Thursday, November 19, 2009

Random Sample and Top Function in Teradata SQL

Pulling a random sample is Teradata SQL is very easy-- after your code, simply put "sample 1000" if you want to sample 1000 records. Alternatively, you can put a number less than 1 to pull a percentage sample. For example, "sample .5" will give you a 50% sample of the results.

If you are using this to query a large dataset and really just need a sample to see what the data looks like, you can use the top command. Top will return to you the top records in your query-- the advantage over sample is that it is much faster; the disadvantage is that it is not random.
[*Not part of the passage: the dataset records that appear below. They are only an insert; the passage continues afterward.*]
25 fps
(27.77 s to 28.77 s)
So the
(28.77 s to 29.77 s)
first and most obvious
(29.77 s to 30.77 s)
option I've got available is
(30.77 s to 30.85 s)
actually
The syntax for top is "sel top 10 * from table_x". That will quickly return the top 10 rows from that table.

Using the PARTITION BY function in Teradata SQL

The PARTITION BY command in Teradata is a very powerful function. The best use that I have found is when you have to find the minimum or maximum value, it can retrieve that row in one step instead of two.

One way to retrieve the first/last row across a certain criteria is to first build a table (or subquery), group by the attribute, and then use the min/max function. Then take that dataset and join it back to the original dataset to retrieve the row. The PARTITION BY command will do this in one step.
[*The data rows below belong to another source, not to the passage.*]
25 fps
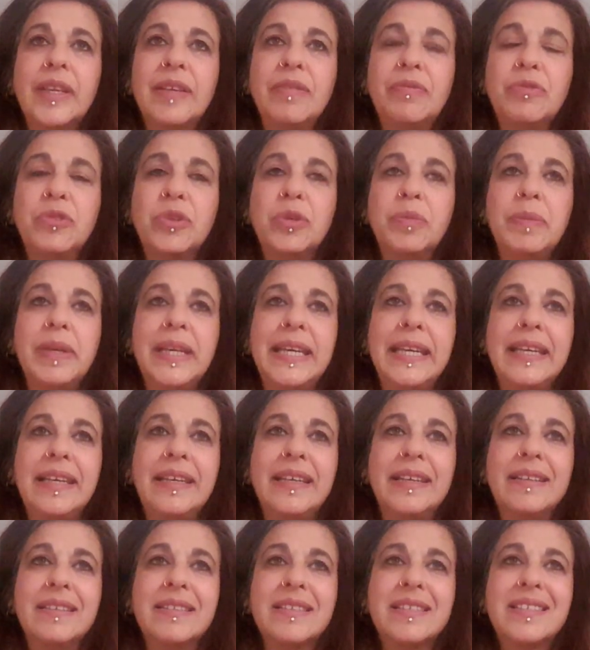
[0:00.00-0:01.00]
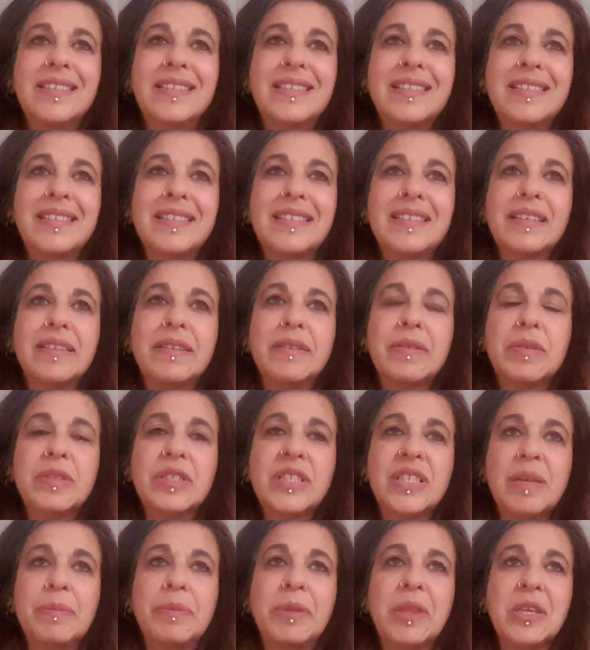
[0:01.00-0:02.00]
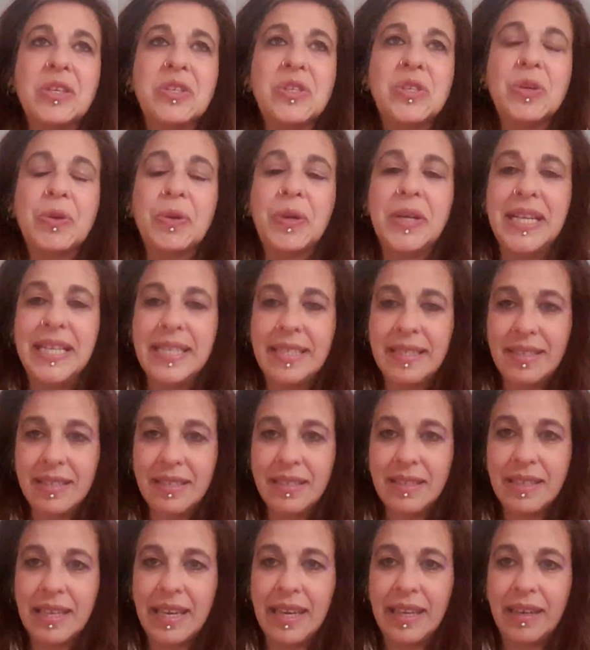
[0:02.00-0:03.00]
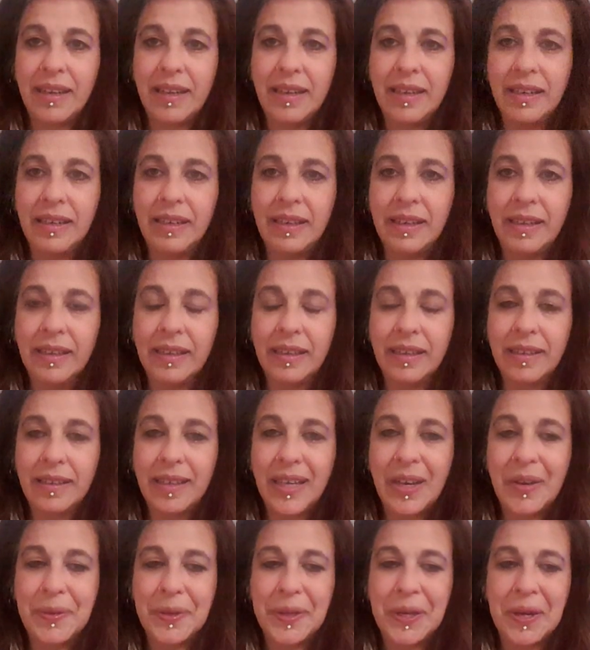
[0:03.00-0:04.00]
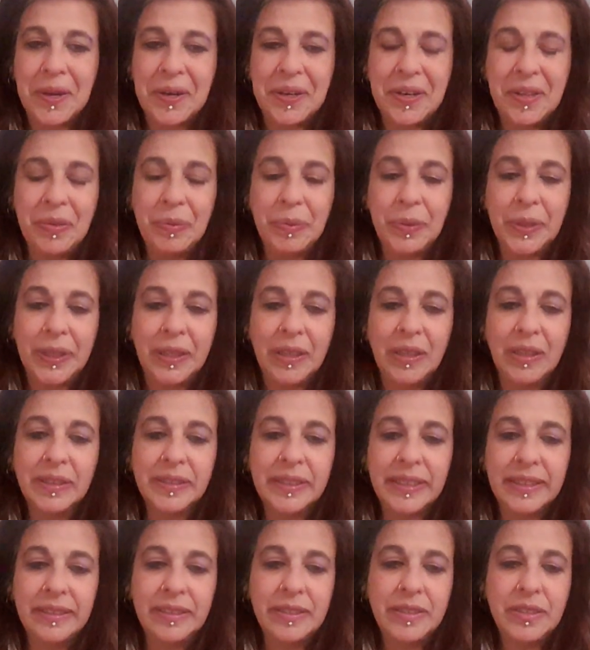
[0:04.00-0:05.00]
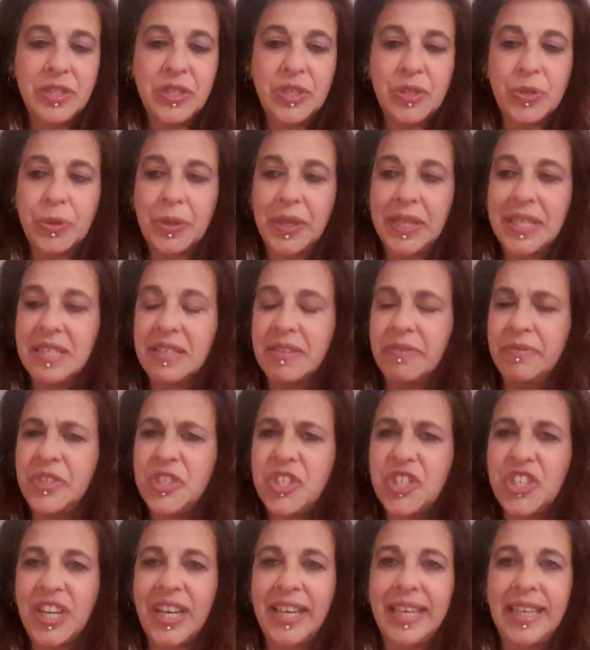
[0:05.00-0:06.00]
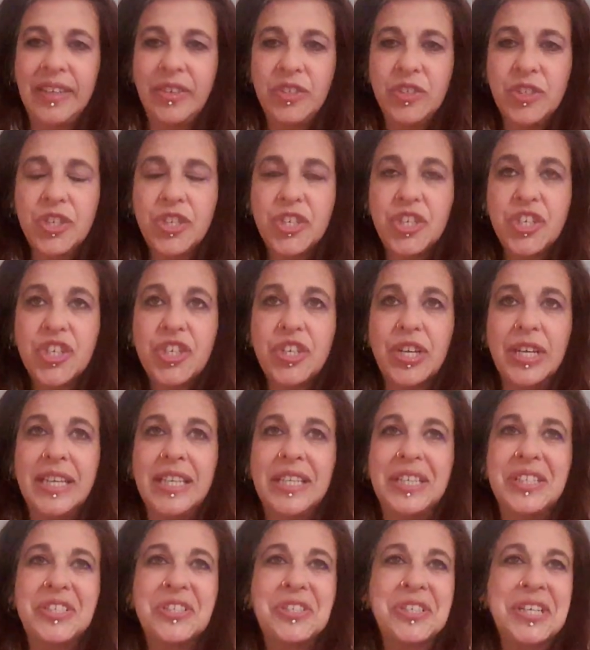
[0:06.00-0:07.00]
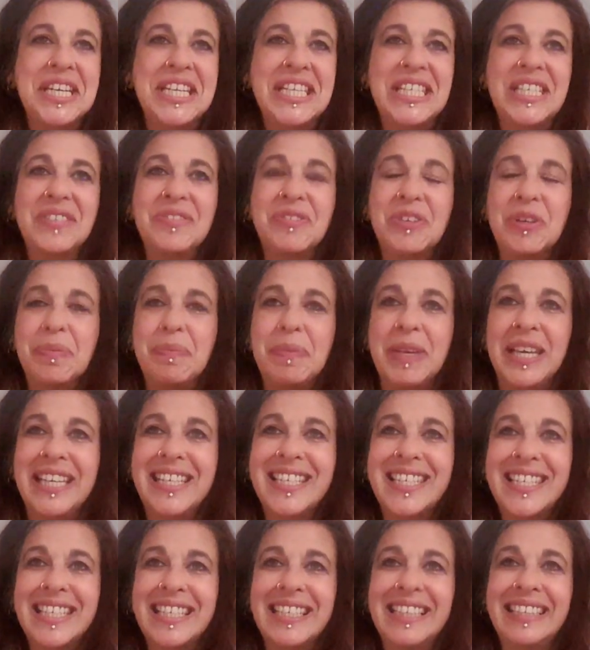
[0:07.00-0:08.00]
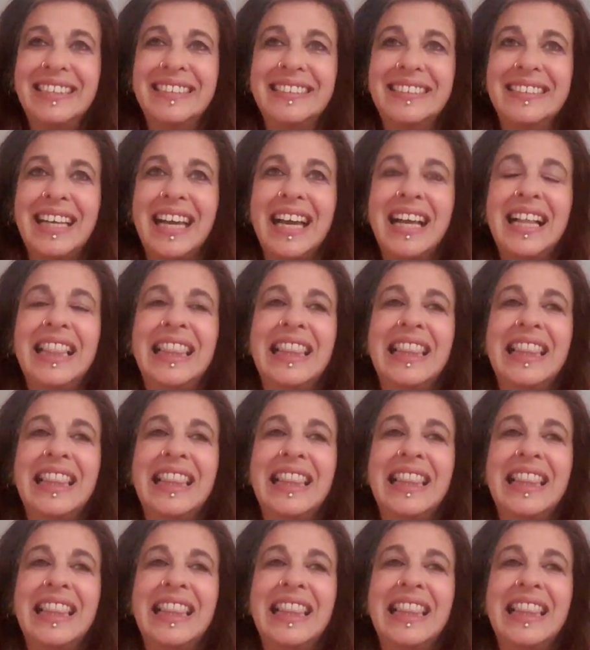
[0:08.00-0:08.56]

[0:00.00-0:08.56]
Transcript: for me, it's some of the stories that are going on in the world, and stories of change and transformation,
The syntax of the PARTITION BY command can be daunting at first, but it really isn't that complicated:

QUALIFY ROW_NUMBER() OVER (PARTITION BY X ORDER BY Y DESC) = 1

You put this directly under the chunk of code that you want to partition. The only parts of this code that you will usually change are X, Y, and DESC.
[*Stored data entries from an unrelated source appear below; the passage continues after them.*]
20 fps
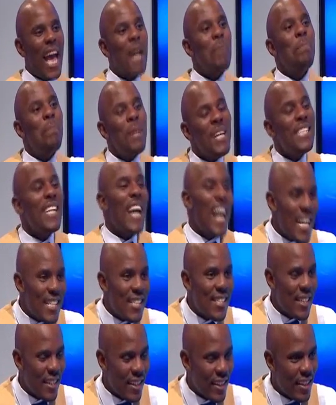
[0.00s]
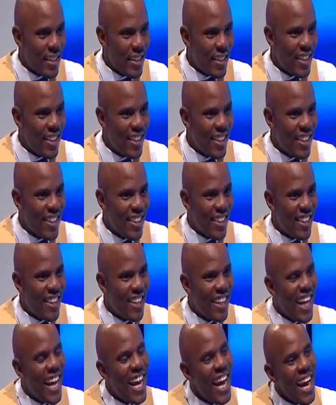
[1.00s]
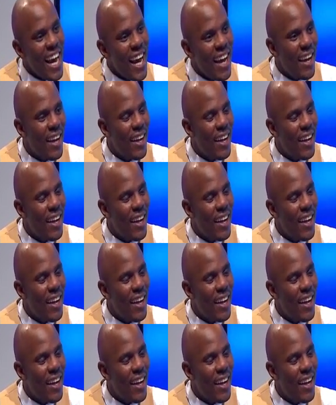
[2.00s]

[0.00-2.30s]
and beat Arsenal. Mm. Here?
X is the field that you want to break on. It is the field that you would group by in the first step of the two-step technique.

Y is the field that you want to sort by.

= 1 means that you will get the first row returned for each value X. So, if you set the order for Y to be ASC, you will get the first row (MIN). If you set the order for Y to be DESC, you will get the last row (MAX).

Hope this helps!